The year that’s passing was marked by the Fed’s refusal to bend to the president’s will

The year that’s winding down will be remembered, in the real estate world, for its mortgage rates that persistently and unexpectedly declined.

While rates aren’t going to plunge another percentage point – November’s average rate for a 30-year fixed mortgage was 3.7%, compared with 4.87% in the year-ago month, according to Freddie Mac data – they’re going to set some new lows, Fannie Mae said in a forecast.

The average fixed rate probably will be 3.6% in 2020, which would be the lowest annual average ever recorded in Freddie Mac records going back to 1973. It compares with 3.9% in 2019 and 4.5% in 2018, according to Fannie Mae. The current record was set in 2016 when the annual average fell to 3.65%.

Mortgage rates are set, ultimately, by bond investors who keep a steely eye on inflation as a gauge of the yields they are willing to take. Rising inflation eats into their returns and leads to higher mortgage rates. In a low-inflation environment, like today, they can still make money while taking low yields, which translates into low rates for borrowers.

For shock therapy, consider the annual average in 1981: 16.63%. That’s not the highest mortgage rates ever booked. Looking at weekly averages, the rate hit 18.6% in mid-1980 as the economy struggled with stubborn inflation.

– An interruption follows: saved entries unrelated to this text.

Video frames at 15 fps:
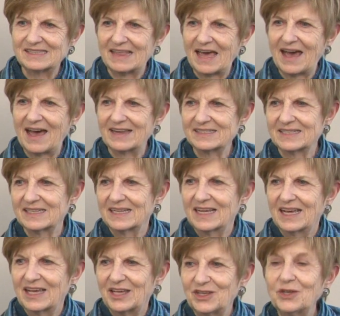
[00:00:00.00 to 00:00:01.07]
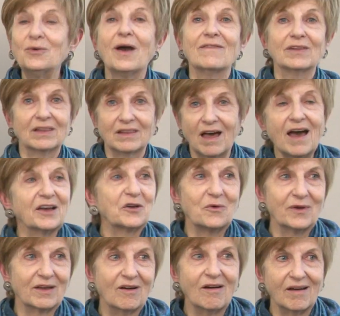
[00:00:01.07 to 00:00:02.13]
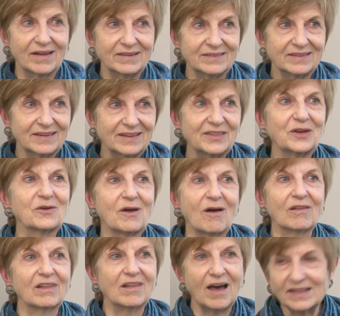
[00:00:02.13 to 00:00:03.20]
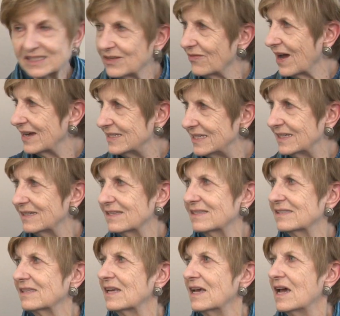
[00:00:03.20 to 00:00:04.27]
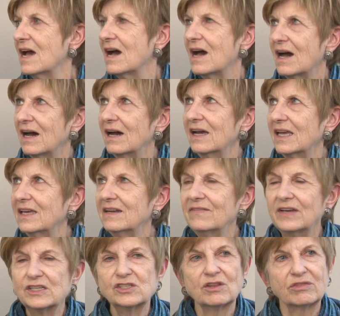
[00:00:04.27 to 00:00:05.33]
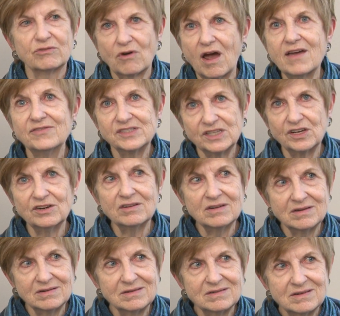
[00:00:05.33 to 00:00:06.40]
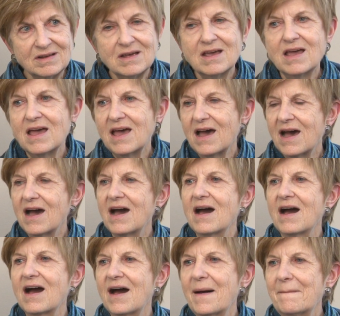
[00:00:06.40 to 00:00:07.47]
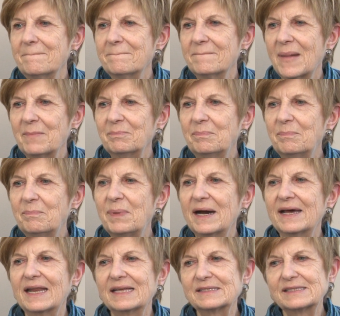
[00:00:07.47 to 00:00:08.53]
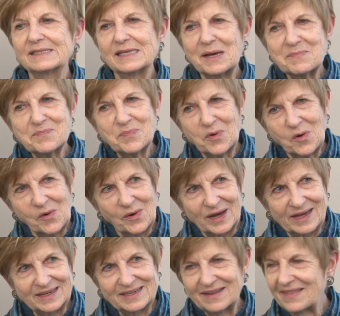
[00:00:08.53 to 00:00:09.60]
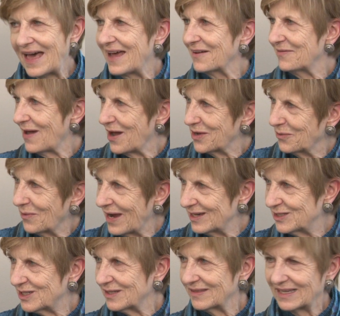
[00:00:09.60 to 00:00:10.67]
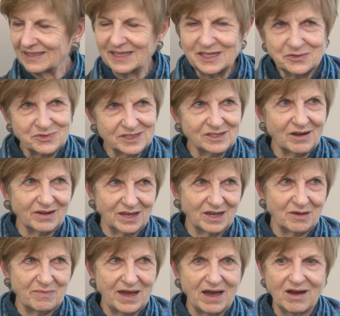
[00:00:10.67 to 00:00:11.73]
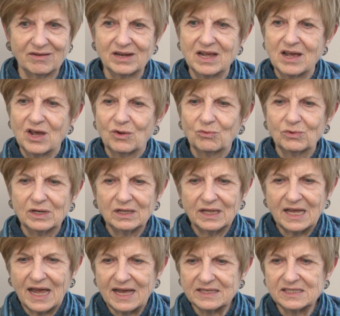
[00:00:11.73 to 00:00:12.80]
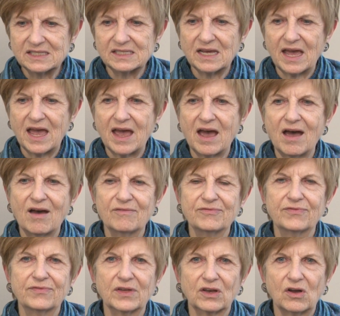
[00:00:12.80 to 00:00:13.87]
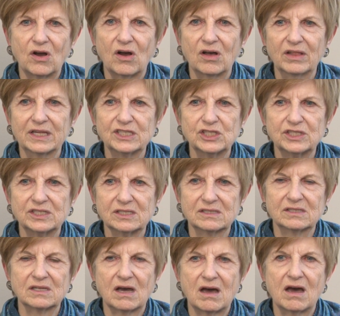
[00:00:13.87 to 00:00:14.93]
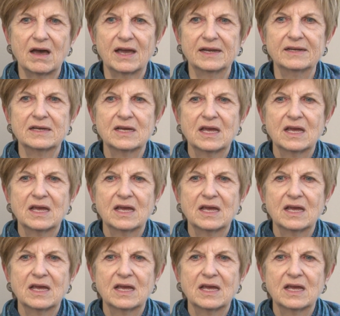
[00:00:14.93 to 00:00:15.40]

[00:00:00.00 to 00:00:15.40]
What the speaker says: that you have a lot going on. There are lots of ideas. Innovation thrives here. But at some point, that evaluation that Linda was talking about really has to have the college decide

The man who broke the back of inflation and made sub-4% mortgage rates possible, former Federal Reserve Chairman Paul Volcker, died Dec. 8 at the age of 92.

When he was appointed by President Jimmy Carter in 1979, he inherited an inflation cycle sparked when the Fed succumbed to the strongarming of President Richard Nixon and opened the money spigot at the wrong time.

We saw the ghost of Nixon reemerge this year as President Donald Trump tried to strongarm current Fed Chairman Jerome Powell to cut rates below zero. It could have provided a temporary goose to the economy and boosted the president’s re-election bid.

Despite presidential name-calling – Trump called Powell and other central bankers “boneheads,” “losers,” “naïve” and an “enemy” of the U.S. with “No ‘guts,’ no sense, no vision!” – the Fed refused to give up its independence. The world’s most powerful central bank delivered three small cuts in 2019, ending the year at 1.75%.

On Thursday, Sweden – the first country to experiment with below-zero rates after the 2008 financial crisis – reversed course and raised its rate to zero. Other countries that have experimented with below-zero rates, like Germany, haven’t seen it translate into an economic boost. Germany’s economy in 2020 is expected to grow at about half the 2.1% rate projected for the U.S., according to an International Monetary Fund forecast.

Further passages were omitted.